U.S. states including Maine, Florida
and California have similar bans, as do cities including New York
and Boston. Ireland was the first nation to outlaw smoking in
pubs and restaurants on March 29, with Norway now number two.
Hoybraaten said there had been
no reports of disturbances from disgruntled smokers. NRK public
radio said two people threw tomatoes toward parliament in a mini-protest.
Hoybraaten said there was little
to back up bar and restaurant owners' worries that business would
shrink. A New York study showed turnover was up 12 percent after
a first year.
BANS POPULAR?
"We looked to New York and Ireland
and found that their experiences were not terrifying," he said.
"It's not political suicide to impose a smoking ban. The Irish
minister has even become more popular since March."
The World Health Organization (WHO)
says tobacco kills 4.9 million people worldwide every year, or
one every 6.5 seconds. About 26 percent of adults smoke in Norway,
far above a WHO goal of a maximum 20 percent.
Opinion polls in Norway show broad
acceptance of the law. Newspapers Tuesday were full of advice
about how to quit, recommending right-handed people, for instance,
to start holding cigarettes with their left hand.

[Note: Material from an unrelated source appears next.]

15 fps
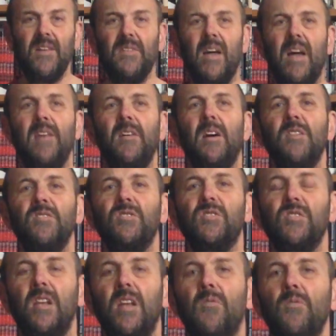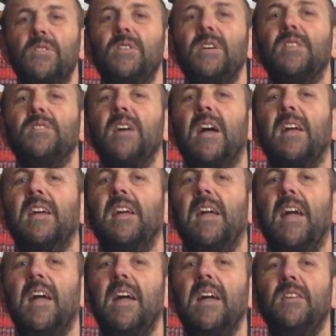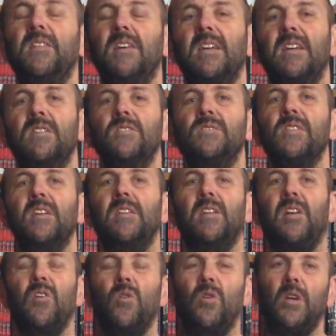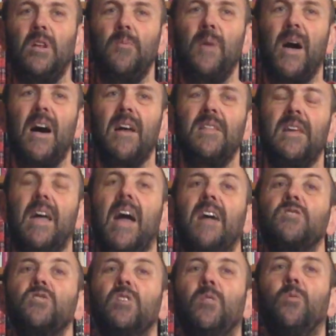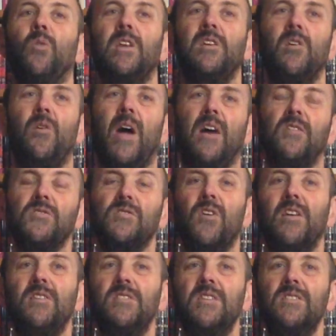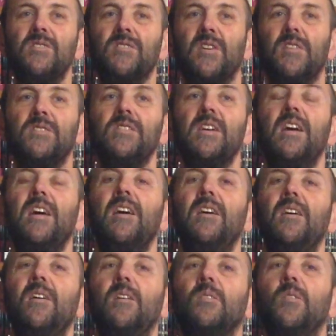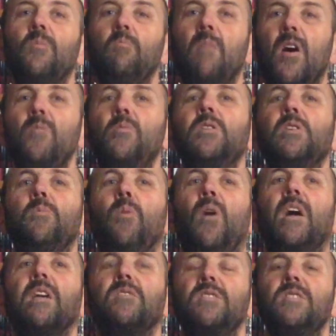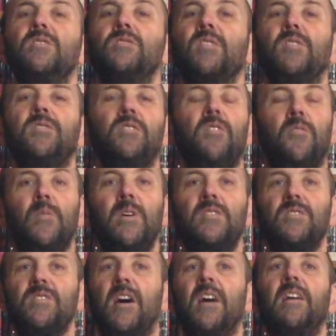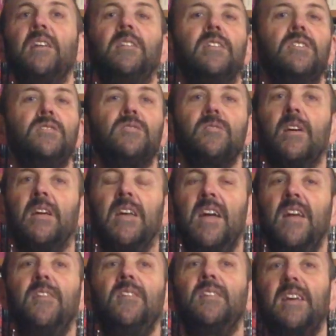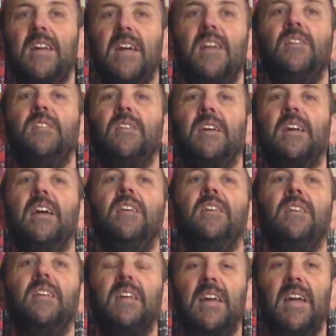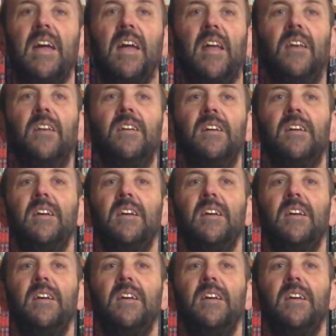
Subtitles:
that as slow as the attacking hand is in the early part of the action when you're outside distance, the moment you break distance, and I've been saying this again and again and again and again,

Even so, the Finance Ministry forecasts
tax revenues from tobacco will rise to 7.5 billion crowns ($1.12
billion) in 2004 from 6.7 billion in 2003, partly because taxes
have gone up.
Norwegian health workers handed
out thousands of bright-colored flowers to mark a fresher air.
One nightclub auctioned its ash trays, getting up to 350 crowns
each.
"I think the new law's okay," said
Marte Iversen, 24, an Oslo shop worker having a cigarette break
in the street. "I'd even resolved to stop smoking today. Honest."